El arancel del 12.5% impuesto a las exportaciones dominicanas afecta gravemente la competitividad del país. Este arancel es significativamente mayor en comparación con el 10% aplicado a productos de países competidores, lo que coloca a las empresas de zonas francas dominicanas en desventaja.

La diferencia del arancel del 12.5% impacta directamente en la capacidad competitiva de las exportaciones dominicanas. Comparado con el 10% que disfrutan otros países, como El Salvador y Guatemala, la situación es especialmente crítica para las empresas de zonas francas en República Dominicana. Estas empresas son clave en la economía del país, por lo tanto, el diferencial del 2.5% es un obstáculo considerable que amenaza con disminuir su participación en el mercado estadounidense.
Este arancel no es una sanción por prácticas laborales cuestionables, sino una política comercial de Estados Unidos. El objetivo es presionar a otros países para que adopten legislaciones similares que prohíban la importación de bienes producidos con trabajo forzado.
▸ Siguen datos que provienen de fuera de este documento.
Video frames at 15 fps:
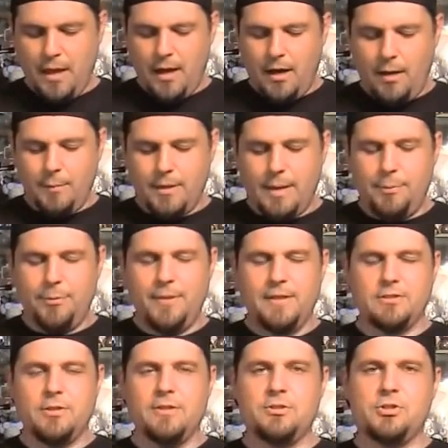A couple
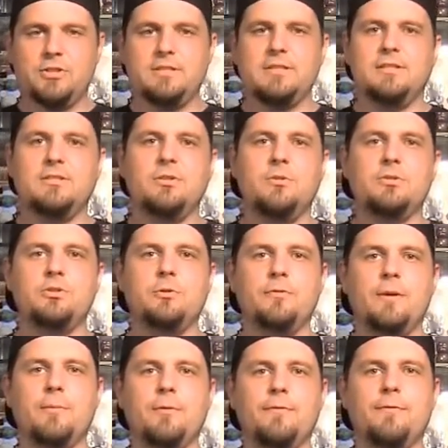things on logistics. So it's
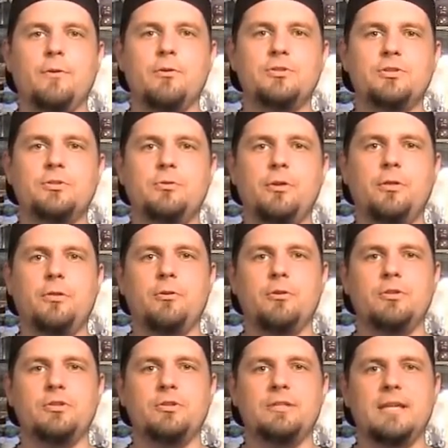November 1st through the
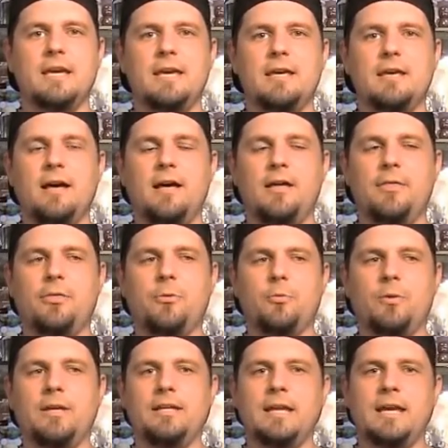3rd, so it's a
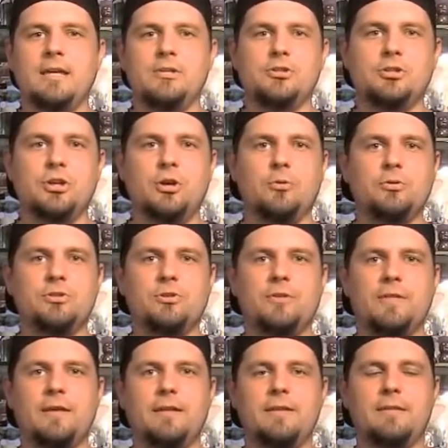3-day show
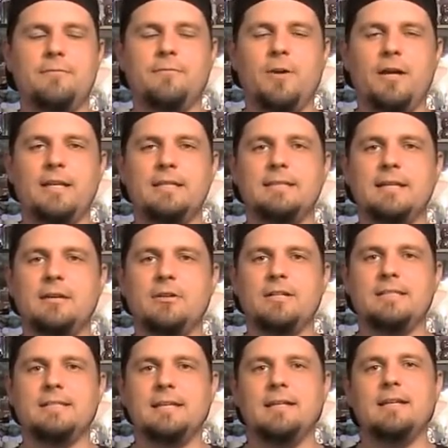starting that Friday,
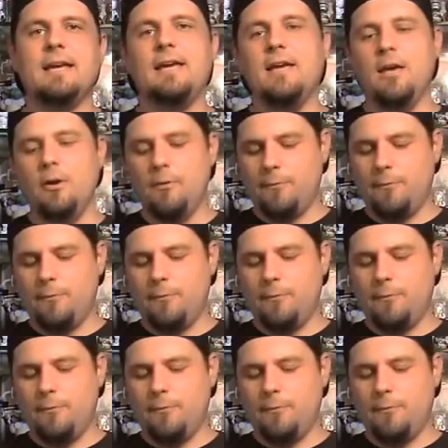Saturday, Sunday.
Por lo tanto, la medida no solo afecta a República Dominicana, sino que también busca influir en la normativa de comercio internacional.
Según Naut & Associates Consulting Group, la desventaja competitiva creada por este arancel es estructural. Esto significa que no se trata solo de un problema temporal, sino de un reto a largo plazo que la República Dominicana debe abordar. Por eso, es crucial que el país explore diferentes estrategias para mitigar este impacto.
Katrina Naut, experta en comercio internacional, sugiere varias acciones para contrarrestar esta medida. Primero, recomienda buscar la vía diplomática para revisar la tasa. Un posible enfoque es negociar un Acuerdo de Comercio Recíproco (ART) con Estados Unidos, similar al que Ecuador y Argentina han implementado. Esto podría facilitar condiciones más favorables para los productos dominicanos.
Otra acción crucial es solicitar un anexo de exenciones para ciertos productos dominicanos. Esto podría incluir dispositivos médicos y joyería, entre otros. Este tipo de estrategia ya ha beneficiado a países como Guatemala y El Salvador. Además, es fundamental que estas solicitudes sean presentadas formalmente ante la Oficina del Representante Comercial de Estados Unidos (USTR).
La colaboración entre instituciones gubernamentales y gremios privados es también esencial. Trabajando juntos, pueden presentar una postura estratégica unificada ante Estados Unidos. Esta coordinación podría resultar en la reducción o eliminación del arancel para República Dominicana. Además, el fortalecimiento de las relaciones bilaterales también es clave en este contexto.
Diversificar los mercados de exportación es otro paso importante. Al depender menos del mercado estadounidense, República Dominicana puede reducir el impacto de futuros cambios arancelarios. Por ejemplo, explorar mercados como la Unión Europea o el CARICOM ofrecería nuevas oportunidades de negocio. Esta diversificación es vital para asegurar la estabilidad económica del país.
Finalmente, fortalecer sistemas de trazabilidad y diligencia laboral en las cadenas de suministro es imprescindible. Esto protegerá a República Dominicana de acusaciones relacionadas con trabajo forzado. Mejorar estos sistemas aumentará la confianza de los socios comerciales y protegerá la reputación del país en el mercado internacional.
La situación es desafiante, pero con estrategias adecuadas, República Dominicana puede superar este obstáculo arancelario. La colaboración y la diversificación son claves.
Preguntas Frecuentes
El arancel busca presionar a países para adoptar leyes contra el trabajo forzado, no es una sanción directa.
Este arancel mayor reduce la competitividad de las zonas francas, impactando negativamente sus exportaciones.
RD puede negociar acuerdos comerciales y diversificar mercados para mitigar el impacto del arancel.